Segment Start: Source records

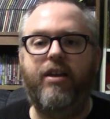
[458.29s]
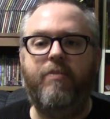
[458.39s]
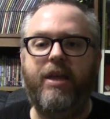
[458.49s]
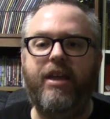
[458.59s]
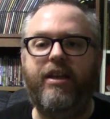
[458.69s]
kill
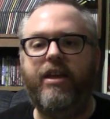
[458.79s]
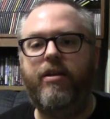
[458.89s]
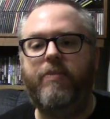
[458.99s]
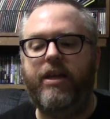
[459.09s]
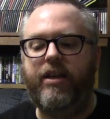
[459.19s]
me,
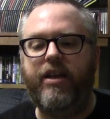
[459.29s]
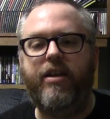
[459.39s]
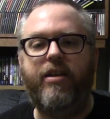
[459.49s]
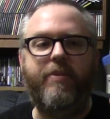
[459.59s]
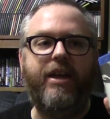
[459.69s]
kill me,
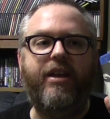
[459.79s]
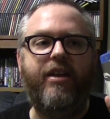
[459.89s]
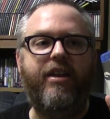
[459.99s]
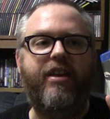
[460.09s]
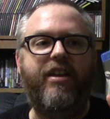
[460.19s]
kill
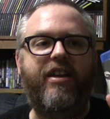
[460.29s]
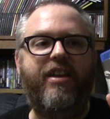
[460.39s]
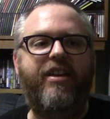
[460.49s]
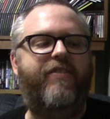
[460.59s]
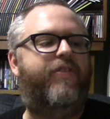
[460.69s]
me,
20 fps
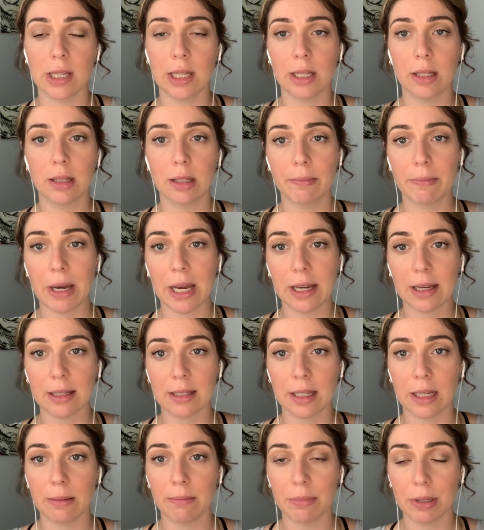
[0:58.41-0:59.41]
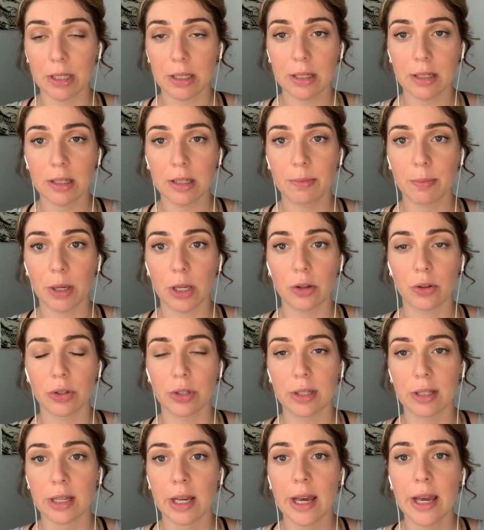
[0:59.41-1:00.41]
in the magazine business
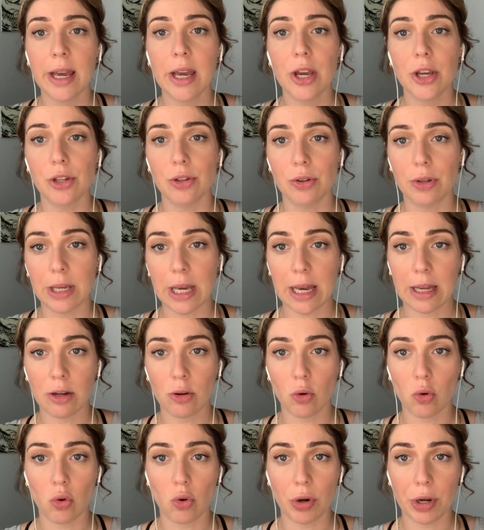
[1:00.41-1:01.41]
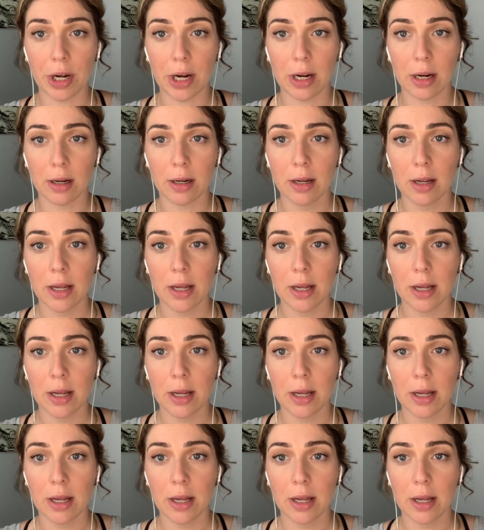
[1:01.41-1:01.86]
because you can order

Segment End: Source records

Task to carry out
Would you please retype all the data exactly? Leave out whatever pictures it holds.

Answer to the problem
[458.29s]
[458.39s]
[458.49s]
[458.59s]
[458.69s]
kill
[458.79s]
[458.89s]
[458.99s]
[459.09s]
[459.19s]
me,
[459.29s]
[459.39s]
[459.49s]
[459.59s]
[459.69s]
kill me,
[459.79s]
[459.89s]
[459.99s]
[460.09s]
[460.19s]
kill
[460.29s]
[460.39s]
[460.49s]
[460.59s]
[460.69s]
me,
20 fps
[0:58.41-0:59.41]
[0:59.41-1:00.41]
in the magazine business
[1:00.41-1:01.41]
[1:01.41-1:01.86]
because you can order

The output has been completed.